▶ [What the exercise asks] Reproduce from the records below, with no pictures, exactly the lines between the one containing "[00:00:00.00 to 00:00:01.00]" and the one containing "Transcript, with fillers: So", inclusive.

Saved entries
++++

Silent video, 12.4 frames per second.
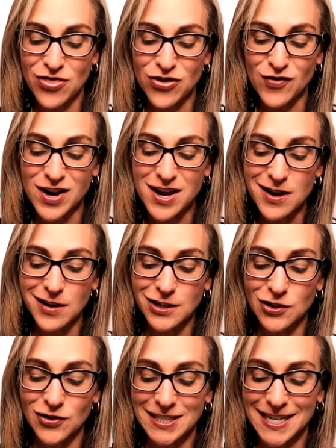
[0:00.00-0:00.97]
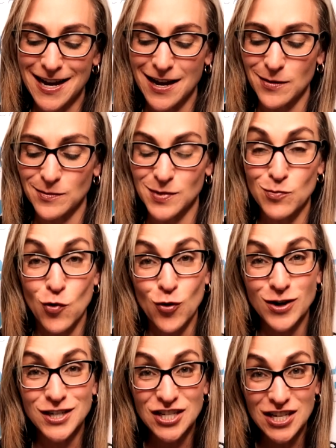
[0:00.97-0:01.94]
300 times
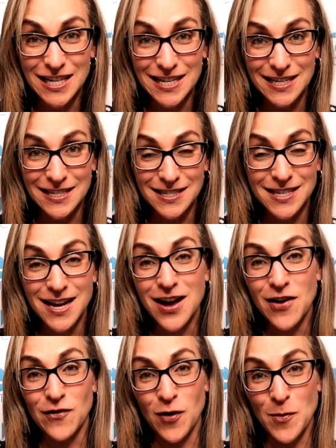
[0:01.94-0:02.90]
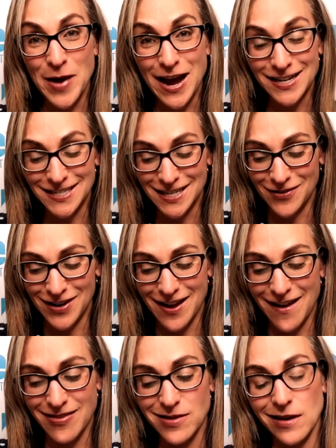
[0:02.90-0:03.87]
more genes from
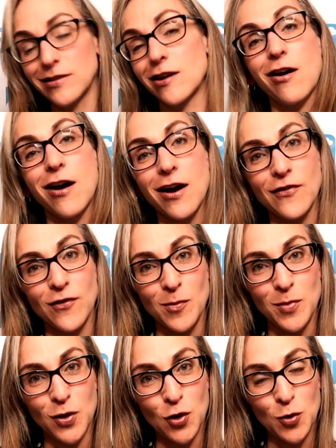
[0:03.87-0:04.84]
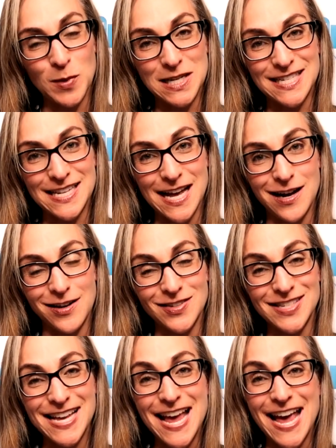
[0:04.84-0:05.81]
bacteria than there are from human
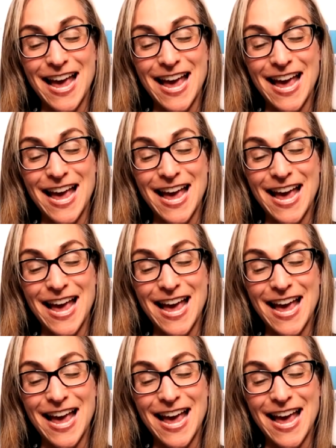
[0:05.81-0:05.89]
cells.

++++

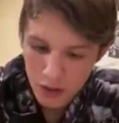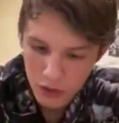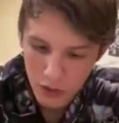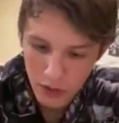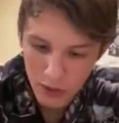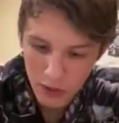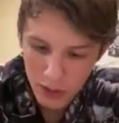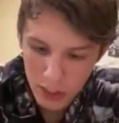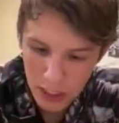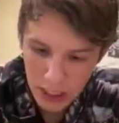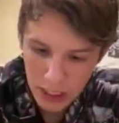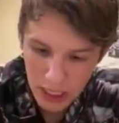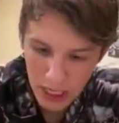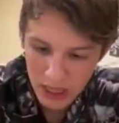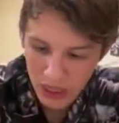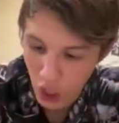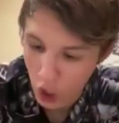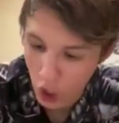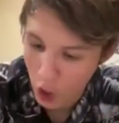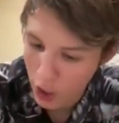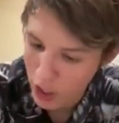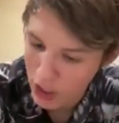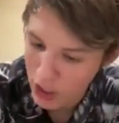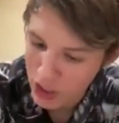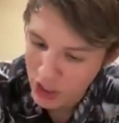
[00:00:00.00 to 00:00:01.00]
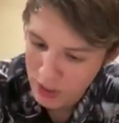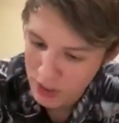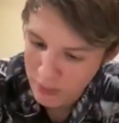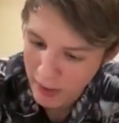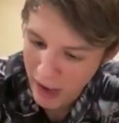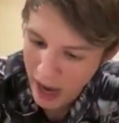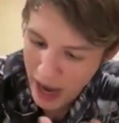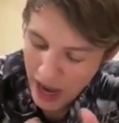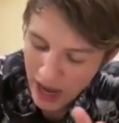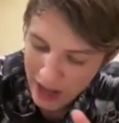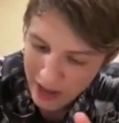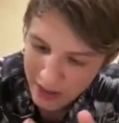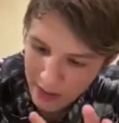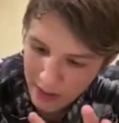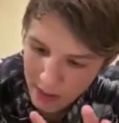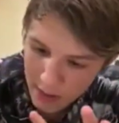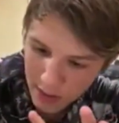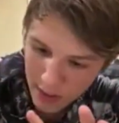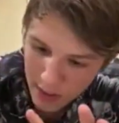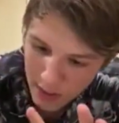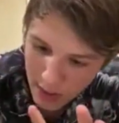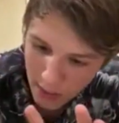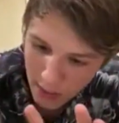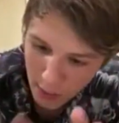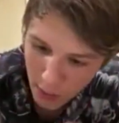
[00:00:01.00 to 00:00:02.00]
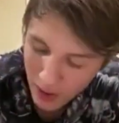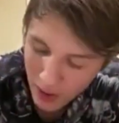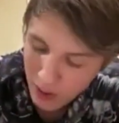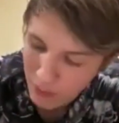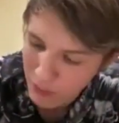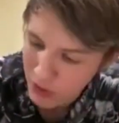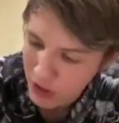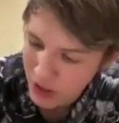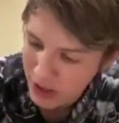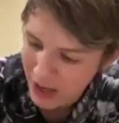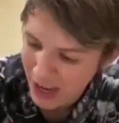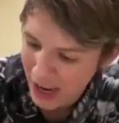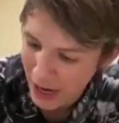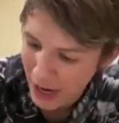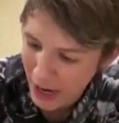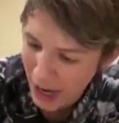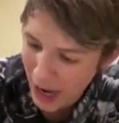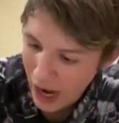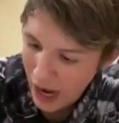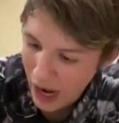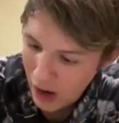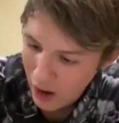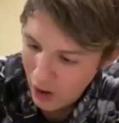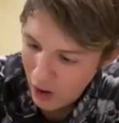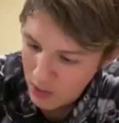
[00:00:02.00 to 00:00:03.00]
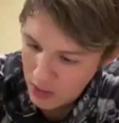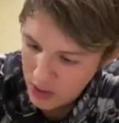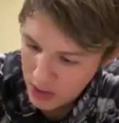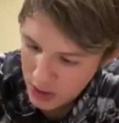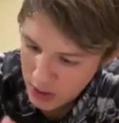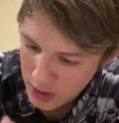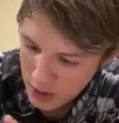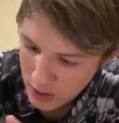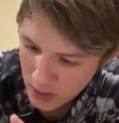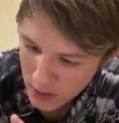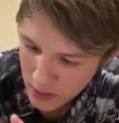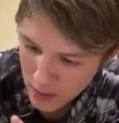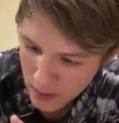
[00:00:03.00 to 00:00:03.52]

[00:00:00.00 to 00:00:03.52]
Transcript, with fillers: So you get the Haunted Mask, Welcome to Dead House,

++++

▶ [Solution]
[00:00:00.00 to 00:00:01.00]
[00:00:01.00 to 00:00:02.00]
[00:00:02.00 to 00:00:03.00]
[00:00:03.00 to 00:00:03.52]

[00:00:00.00 to 00:00:03.52]
Transcript, with fillers: So you get the Haunted Mask, Welcome to Dead House,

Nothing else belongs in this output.